Problem to work on —
Leave out the pictures and retype all the entries below exactly.

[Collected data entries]
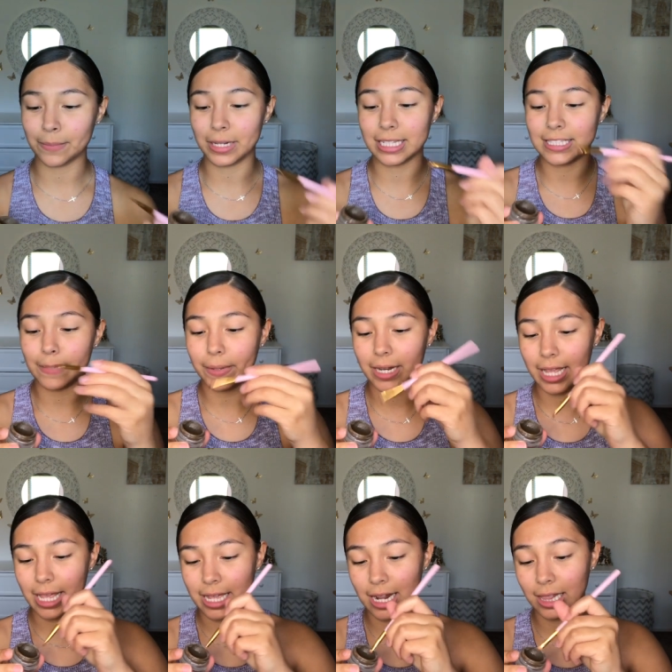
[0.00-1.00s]
I'm gonna dip it
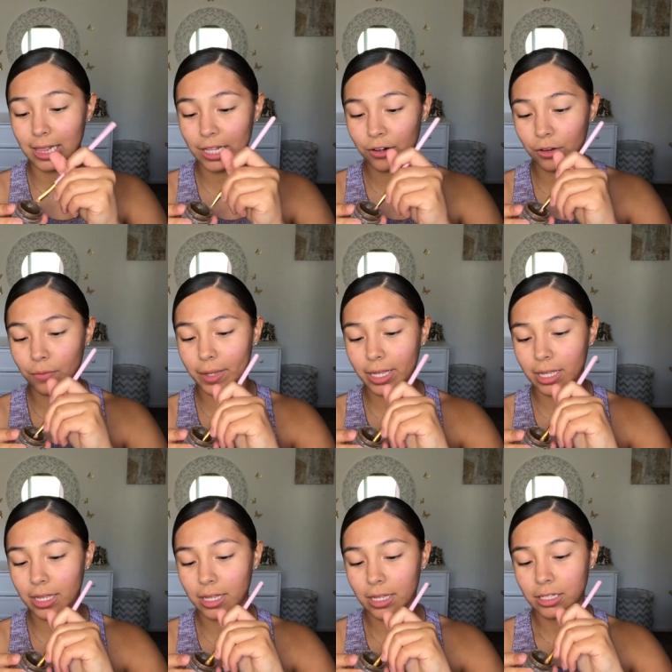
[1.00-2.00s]
in a little
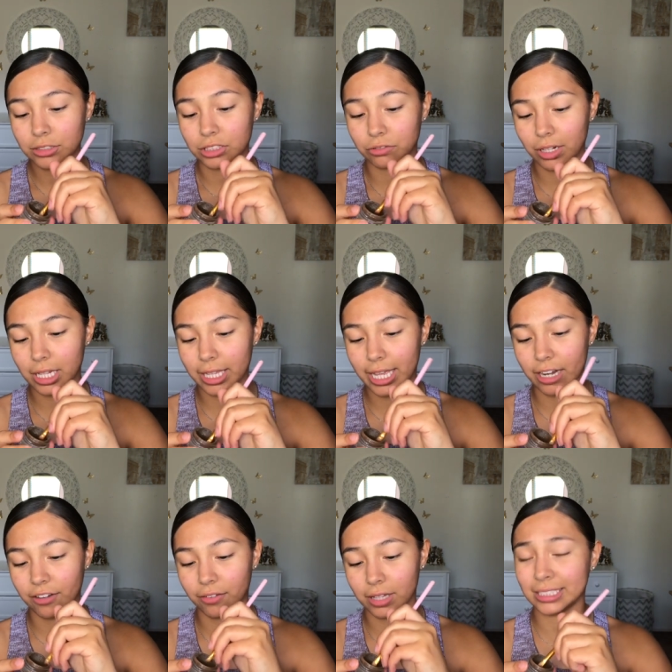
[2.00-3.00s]
bit, just really
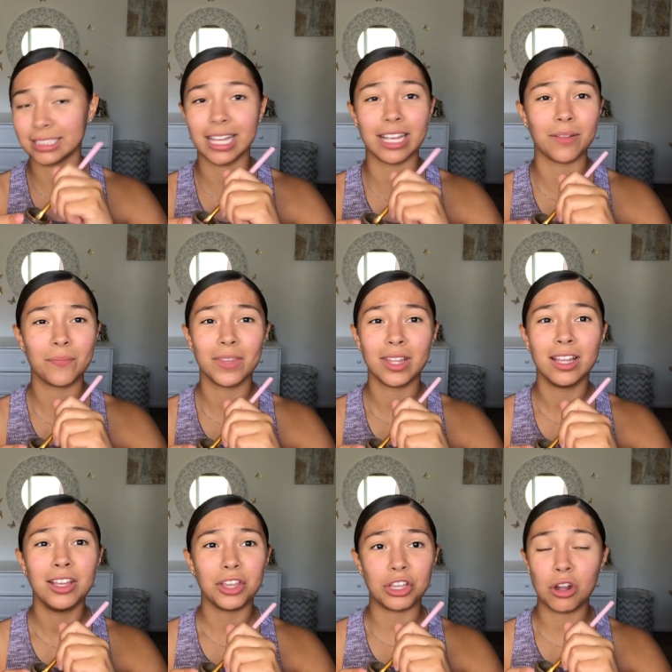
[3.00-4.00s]
carefully, because
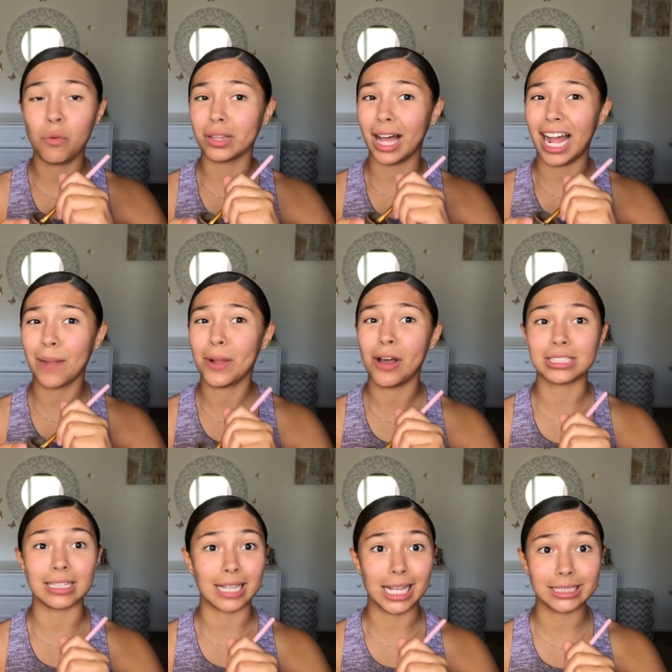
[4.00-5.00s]
you know, with eyebrows,
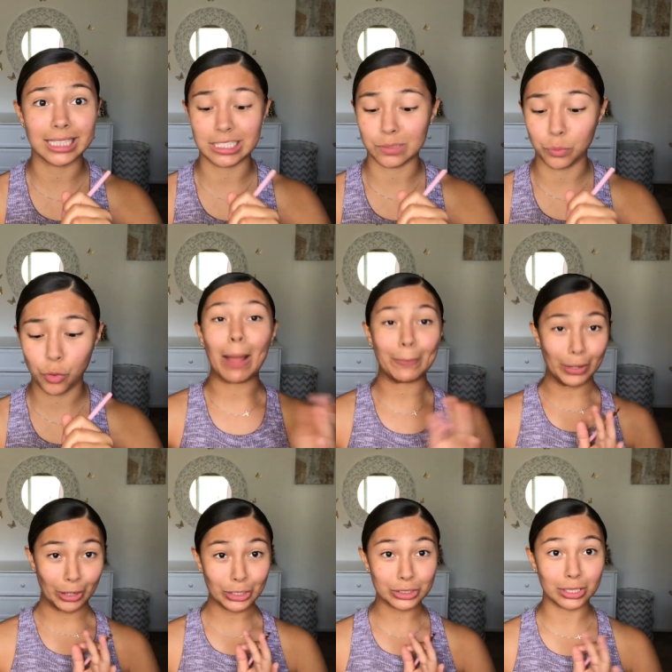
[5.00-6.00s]
less is more. I
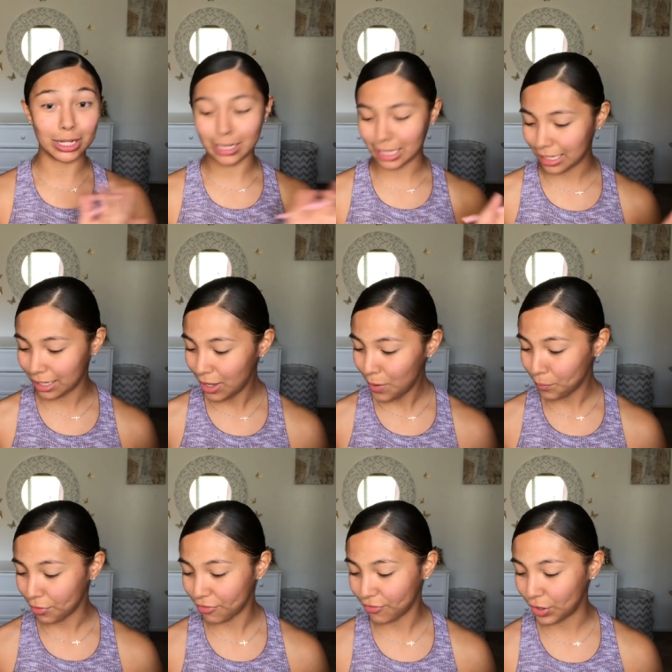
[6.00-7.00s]
personally
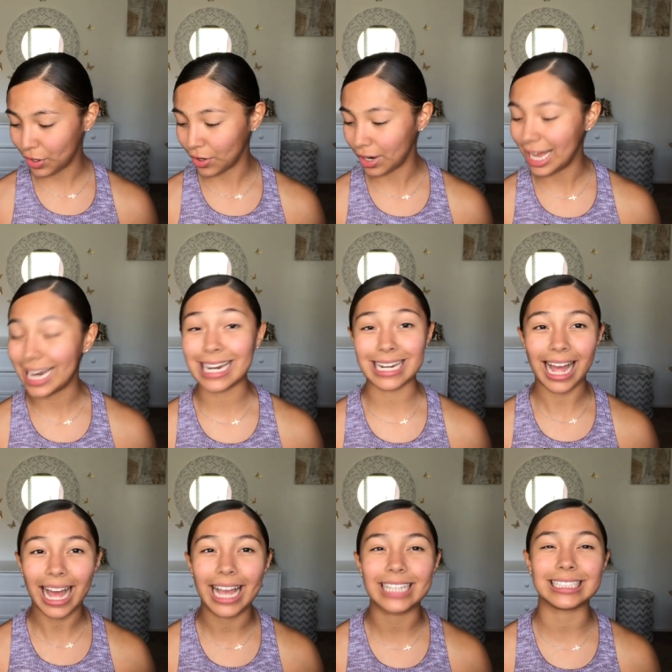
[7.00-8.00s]
prefer a
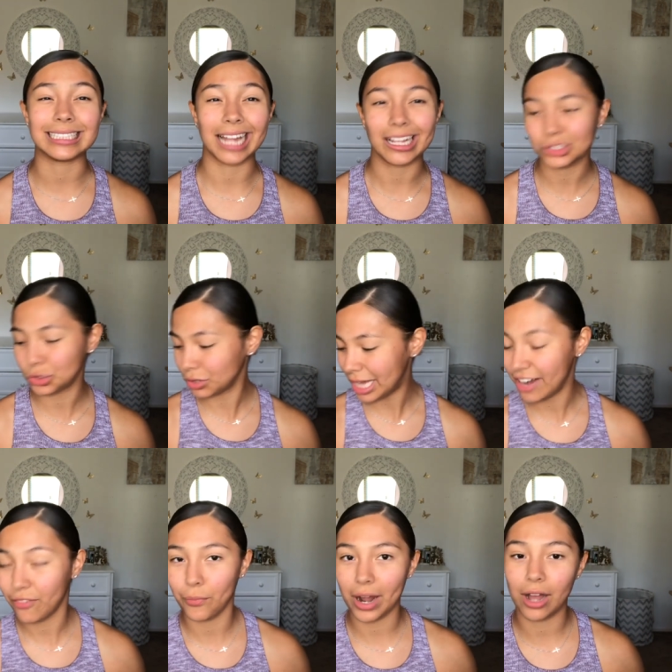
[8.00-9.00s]
nice natural kind
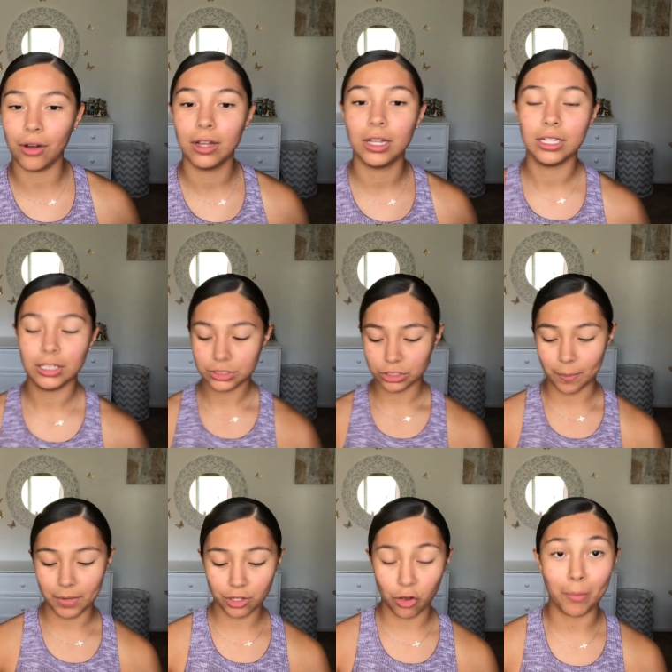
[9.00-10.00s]
of brow, so I'm
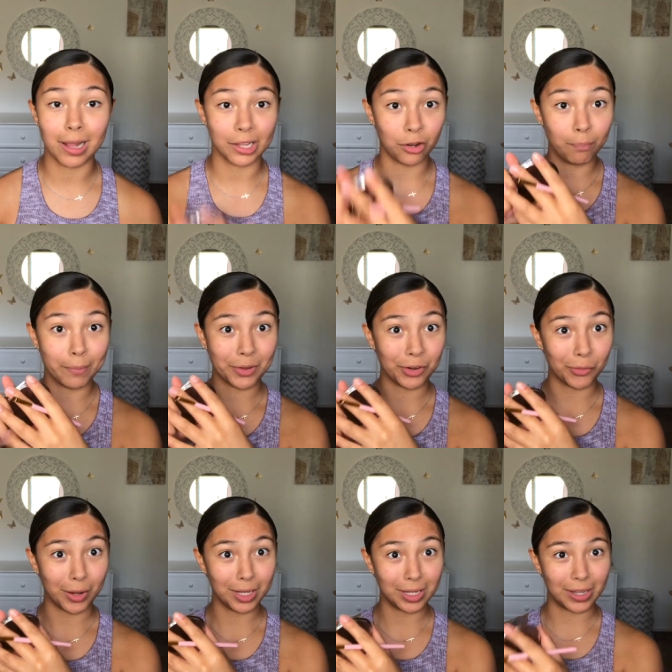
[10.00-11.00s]
gonna go my little mirror
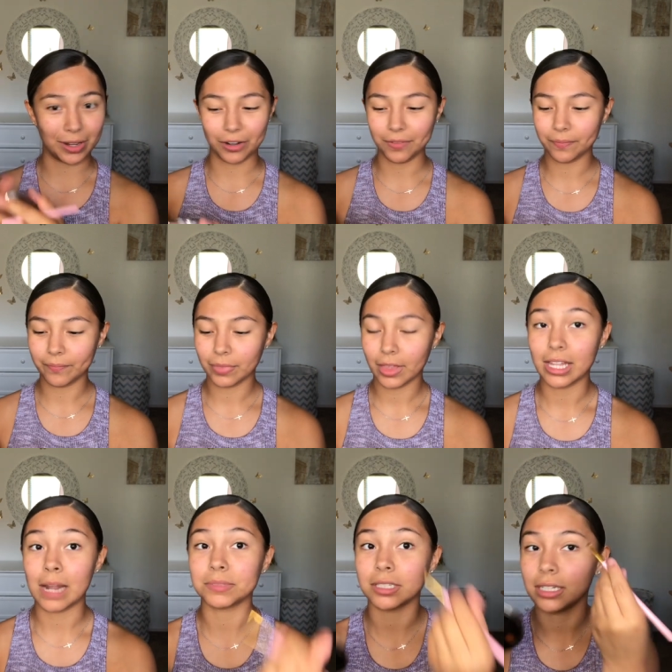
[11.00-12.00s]
right here.
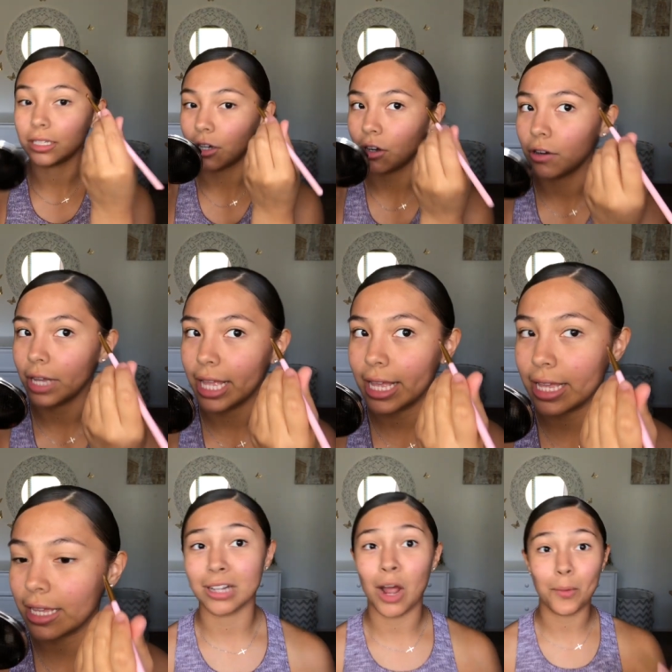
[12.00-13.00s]
I'm just gonna go
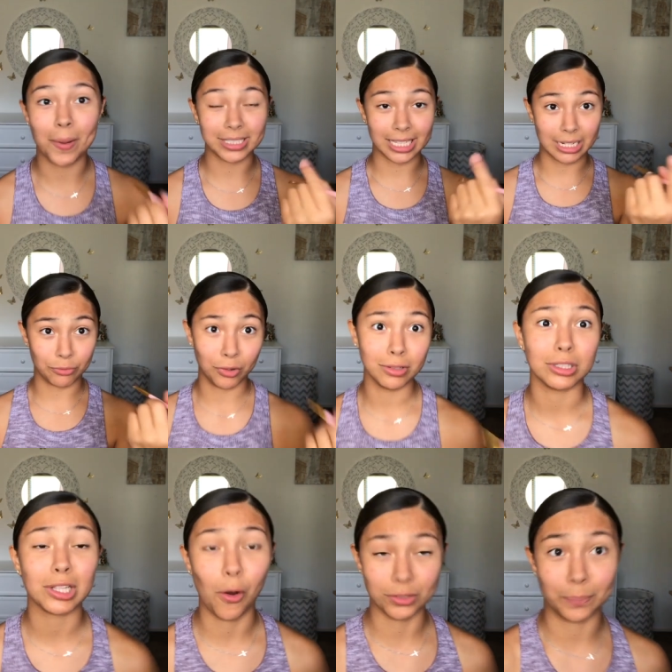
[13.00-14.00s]
in. Now we're about to get real
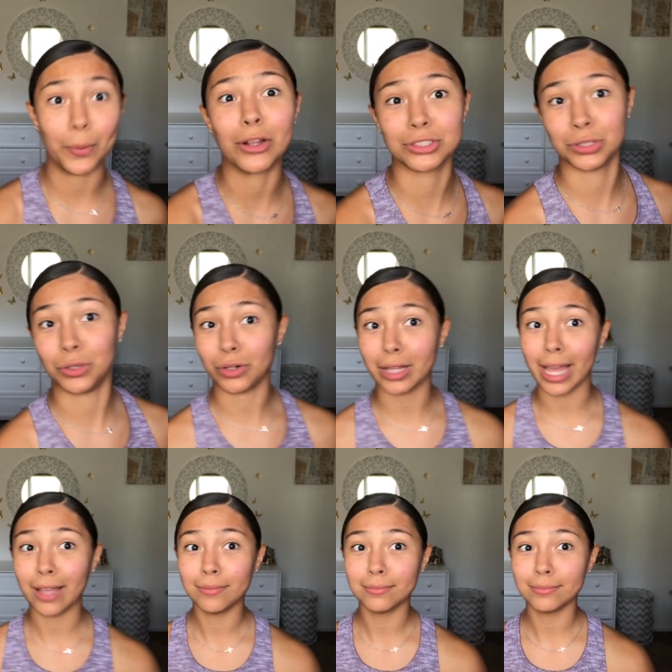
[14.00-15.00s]
close and personal, okay?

Output of the exercise —
[0.00-1.00s]
I'm gonna dip it
[1.00-2.00s]
in a little
[2.00-3.00s]
bit, just really
[3.00-4.00s]
carefully, because
[4.00-5.00s]
you know, with eyebrows,
[5.00-6.00s]
less is more. I
[6.00-7.00s]
personally
[7.00-8.00s]
prefer a
[8.00-9.00s]
nice natural kind
[9.00-10.00s]
of brow, so I'm
[10.00-11.00s]
gonna go my little mirror
[11.00-12.00s]
right here.
[12.00-13.00s]
I'm just gonna go
[13.00-14.00s]
in. Now we're about to get real
[14.00-15.00s]
close and personal, okay?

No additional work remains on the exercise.